The speaker mentions their long-term belief in China and their optimism for the country's recovery. However, they cannot predict when or what will trigger a V-shaped recovery. They also mention a decline in their protein sciences business, specifically in reagents and instruments, due to capital constraints from customers. The growth rate for cell and gene therapy portfolio was also down compared to the previous year.

The company's biopharma segment saw a decline in orders and invoices, but the number of orders was still at a record level. The decline was primarily due to a decrease in biotech funding, with conservatism from pharma also playing a role. The company plans to release new products to increase its share of the market.

The speaker discusses the recent Lunaphore acquisition and their satisfaction with it, as well as their interest in continuing to pursue M&A opportunities. They are particularly interested in filling out their sub-engine therapy portfolios, strengthening their core, and expanding their reagents business. They maintain a long list of potential targets but will only pursue those that meet their financial expectations and contribute to their overall financial goals. They are open to both small and large, public and private companies as long as they fit their criteria.

The speakers discussed the state of the pharmaceutical and biotech industry, noting that smaller biotech companies may struggle with funding but there are signs of improvement. These companies tend to use automation platforms for their labs, while mid-sized companies focus more on consumables.

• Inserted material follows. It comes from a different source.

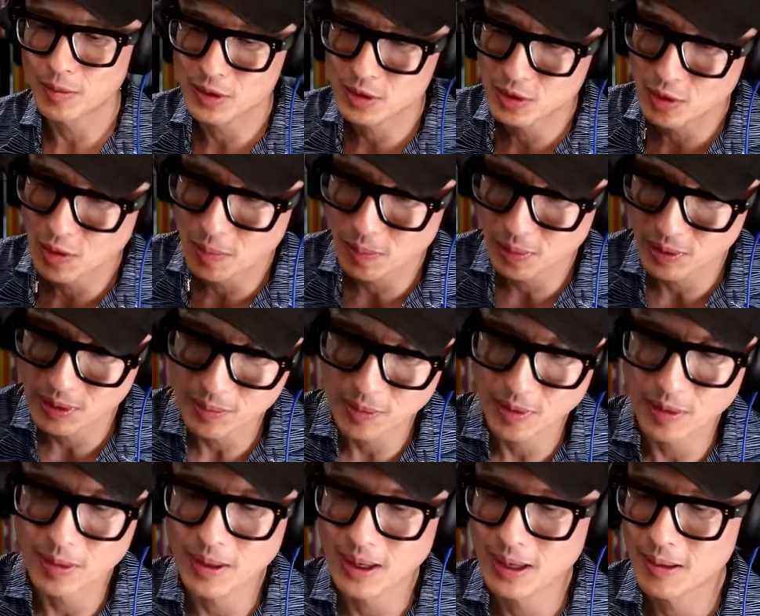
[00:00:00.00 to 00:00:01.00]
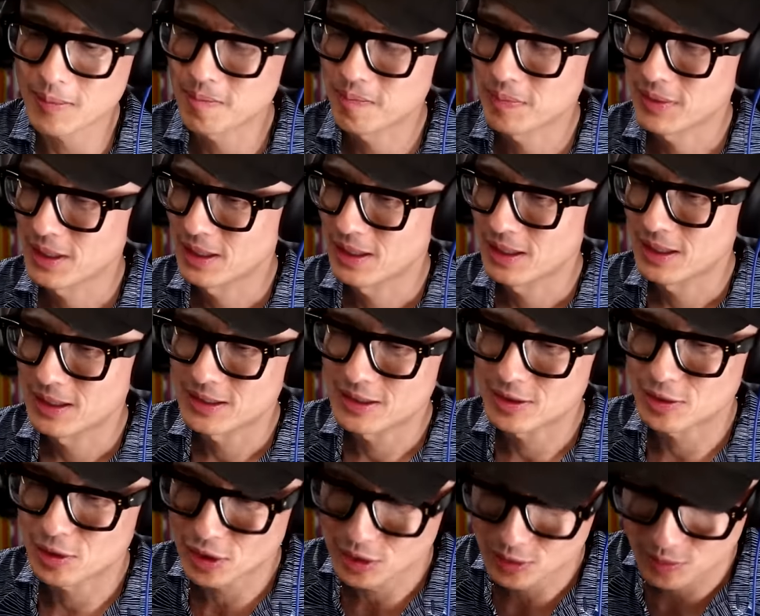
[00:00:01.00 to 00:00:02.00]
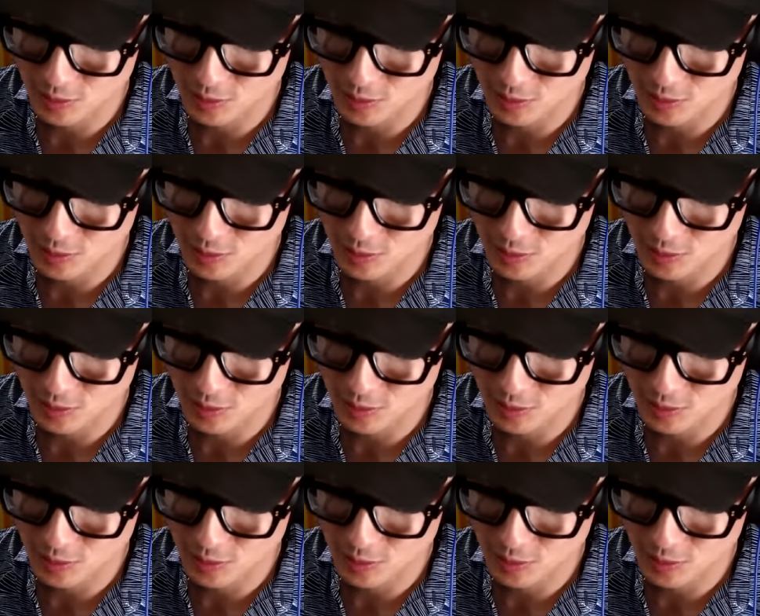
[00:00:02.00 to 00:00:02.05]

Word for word: so pre programmed to just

The speaker discusses the progress of Wilson Wolf since the company's investment. They have seen improvements in their overall performance, with a recent return to profitability. However, there have been some challenges due to canceled projects. The speaker also mentions upcoming clinical studies and an upcoming approval for the company.

The speaker believes that Wilson Wolf will be successful in the future, thanks to John Wilson's investments. The company had a tough year in 2023, but saw improvement in the December quarter and is expected to continue improving. The speaker is excited about the company's strategy and proud of their team's execution. They look forward to speaking at the next earnings release.

This summary was generated with AI and may contain some inaccuracies.